Could each record be restated word for word?

[Opening INPUT MATERIAL section]

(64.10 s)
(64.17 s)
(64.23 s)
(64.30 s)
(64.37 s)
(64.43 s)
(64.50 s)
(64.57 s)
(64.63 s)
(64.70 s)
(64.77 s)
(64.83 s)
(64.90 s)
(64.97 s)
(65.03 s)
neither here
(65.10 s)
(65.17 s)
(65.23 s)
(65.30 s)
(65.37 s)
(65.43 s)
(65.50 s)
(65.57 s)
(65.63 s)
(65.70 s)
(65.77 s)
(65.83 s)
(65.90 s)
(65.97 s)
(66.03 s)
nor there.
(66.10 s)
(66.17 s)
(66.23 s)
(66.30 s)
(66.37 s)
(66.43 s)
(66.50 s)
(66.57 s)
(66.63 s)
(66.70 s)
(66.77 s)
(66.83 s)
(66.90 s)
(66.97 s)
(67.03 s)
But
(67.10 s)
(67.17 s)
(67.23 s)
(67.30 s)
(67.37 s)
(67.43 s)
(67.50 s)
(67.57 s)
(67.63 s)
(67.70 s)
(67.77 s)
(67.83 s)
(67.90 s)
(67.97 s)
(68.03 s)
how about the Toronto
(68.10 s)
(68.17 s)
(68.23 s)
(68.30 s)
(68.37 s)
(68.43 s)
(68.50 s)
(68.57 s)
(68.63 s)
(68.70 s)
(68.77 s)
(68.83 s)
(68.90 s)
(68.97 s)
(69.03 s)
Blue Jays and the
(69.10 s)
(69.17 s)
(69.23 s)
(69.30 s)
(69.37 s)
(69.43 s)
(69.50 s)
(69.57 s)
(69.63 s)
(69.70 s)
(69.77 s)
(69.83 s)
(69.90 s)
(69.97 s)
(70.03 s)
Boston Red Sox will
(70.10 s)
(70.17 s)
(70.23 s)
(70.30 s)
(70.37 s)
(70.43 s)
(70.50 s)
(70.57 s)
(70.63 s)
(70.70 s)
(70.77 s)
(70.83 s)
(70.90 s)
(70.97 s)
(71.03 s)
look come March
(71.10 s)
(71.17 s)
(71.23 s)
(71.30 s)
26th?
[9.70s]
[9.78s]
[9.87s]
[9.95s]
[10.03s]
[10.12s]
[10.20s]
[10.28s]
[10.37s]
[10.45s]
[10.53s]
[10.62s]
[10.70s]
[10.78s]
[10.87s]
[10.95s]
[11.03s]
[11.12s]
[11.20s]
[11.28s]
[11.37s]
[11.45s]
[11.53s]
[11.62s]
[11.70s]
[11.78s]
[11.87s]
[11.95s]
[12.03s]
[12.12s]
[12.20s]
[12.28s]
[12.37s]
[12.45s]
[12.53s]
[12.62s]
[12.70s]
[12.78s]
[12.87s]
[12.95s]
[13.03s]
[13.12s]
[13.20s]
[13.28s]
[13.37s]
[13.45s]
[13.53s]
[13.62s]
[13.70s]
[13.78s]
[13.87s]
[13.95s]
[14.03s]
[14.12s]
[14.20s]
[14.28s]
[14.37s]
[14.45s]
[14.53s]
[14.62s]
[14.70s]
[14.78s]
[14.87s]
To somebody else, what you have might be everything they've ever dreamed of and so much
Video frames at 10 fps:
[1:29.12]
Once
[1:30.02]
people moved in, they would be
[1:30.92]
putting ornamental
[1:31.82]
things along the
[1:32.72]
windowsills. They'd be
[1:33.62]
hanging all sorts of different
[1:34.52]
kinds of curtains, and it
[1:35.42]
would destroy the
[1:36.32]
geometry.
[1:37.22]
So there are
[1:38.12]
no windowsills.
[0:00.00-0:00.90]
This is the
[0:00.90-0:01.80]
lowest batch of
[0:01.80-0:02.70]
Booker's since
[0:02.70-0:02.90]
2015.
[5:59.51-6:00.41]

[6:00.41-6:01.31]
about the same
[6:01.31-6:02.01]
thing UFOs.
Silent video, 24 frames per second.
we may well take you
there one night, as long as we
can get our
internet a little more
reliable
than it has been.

[Closing INPUT MATERIAL section]

> **RESPONSE AREA**:
(64.10 s)
(64.17 s)
(64.23 s)
(64.30 s)
(64.37 s)
(64.43 s)
(64.50 s)
(64.57 s)
(64.63 s)
(64.70 s)
(64.77 s)
(64.83 s)
(64.90 s)
(64.97 s)
(65.03 s)
neither here
(65.10 s)
(65.17 s)
(65.23 s)
(65.30 s)
(65.37 s)
(65.43 s)
(65.50 s)
(65.57 s)
(65.63 s)
(65.70 s)
(65.77 s)
(65.83 s)
(65.90 s)
(65.97 s)
(66.03 s)
nor there.
(66.10 s)
(66.17 s)
(66.23 s)
(66.30 s)
(66.37 s)
(66.43 s)
(66.50 s)
(66.57 s)
(66.63 s)
(66.70 s)
(66.77 s)
(66.83 s)
(66.90 s)
(66.97 s)
(67.03 s)
But
(67.10 s)
(67.17 s)
(67.23 s)
(67.30 s)
(67.37 s)
(67.43 s)
(67.50 s)
(67.57 s)
(67.63 s)
(67.70 s)
(67.77 s)
(67.83 s)
(67.90 s)
(67.97 s)
(68.03 s)
how about the Toronto
(68.10 s)
(68.17 s)
(68.23 s)
(68.30 s)
(68.37 s)
(68.43 s)
(68.50 s)
(68.57 s)
(68.63 s)
(68.70 s)
(68.77 s)
(68.83 s)
(68.90 s)
(68.97 s)
(69.03 s)
Blue Jays and the
(69.10 s)
(69.17 s)
(69.23 s)
(69.30 s)
(69.37 s)
(69.43 s)
(69.50 s)
(69.57 s)
(69.63 s)
(69.70 s)
(69.77 s)
(69.83 s)
(69.90 s)
(69.97 s)
(70.03 s)
Boston Red Sox will
(70.10 s)
(70.17 s)
(70.23 s)
(70.30 s)
(70.37 s)
(70.43 s)
(70.50 s)
(70.57 s)
(70.63 s)
(70.70 s)
(70.77 s)
(70.83 s)
(70.90 s)
(70.97 s)
(71.03 s)
look come March
(71.10 s)
(71.17 s)
(71.23 s)
(71.30 s)
26th?
[9.70s]
[9.78s]
[9.87s]
[9.95s]
[10.03s]
[10.12s]
[10.20s]
[10.28s]
[10.37s]
[10.45s]
[10.53s]
[10.62s]
[10.70s]
[10.78s]
[10.87s]
[10.95s]
[11.03s]
[11.12s]
[11.20s]
[11.28s]
[11.37s]
[11.45s]
[11.53s]
[11.62s]
[11.70s]
[11.78s]
[11.87s]
[11.95s]
[12.03s]
[12.12s]
[12.20s]
[12.28s]
[12.37s]
[12.45s]
[12.53s]
[12.62s]
[12.70s]
[12.78s]
[12.87s]
[12.95s]
[13.03s]
[13.12s]
[13.20s]
[13.28s]
[13.37s]
[13.45s]
[13.53s]
[13.62s]
[13.70s]
[13.78s]
[13.87s]
[13.95s]
[14.03s]
[14.12s]
[14.20s]
[14.28s]
[14.37s]
[14.45s]
[14.53s]
[14.62s]
[14.70s]
[14.78s]
[14.87s]
To somebody else, what you have might be everything they've ever dreamed of and so much
Video frames at 10 fps:
[1:29.12]
Once
[1:30.02]
people moved in, they would be
[1:30.92]
putting ornamental
[1:31.82]
things along the
[1:32.72]
windowsills. They'd be
[1:33.62]
hanging all sorts of different
[1:34.52]
kinds of curtains, and it
[1:35.42]
would destroy the
[1:36.32]
geometry.
[1:37.22]
So there are
[1:38.12]
no windowsills.
[0:00.00-0:00.90]
This is the
[0:00.90-0:01.80]
lowest batch of
[0:01.80-0:02.70]
Booker's since
[0:02.70-0:02.90]
2015.
[5:59.51-6:00.41]

[6:00.41-6:01.31]
about the same
[6:01.31-6:02.01]
thing UFOs.
Silent video, 24 frames per second.
we may well take you
there one night, as long as we
can get our
internet a little more
reliable
than it has been.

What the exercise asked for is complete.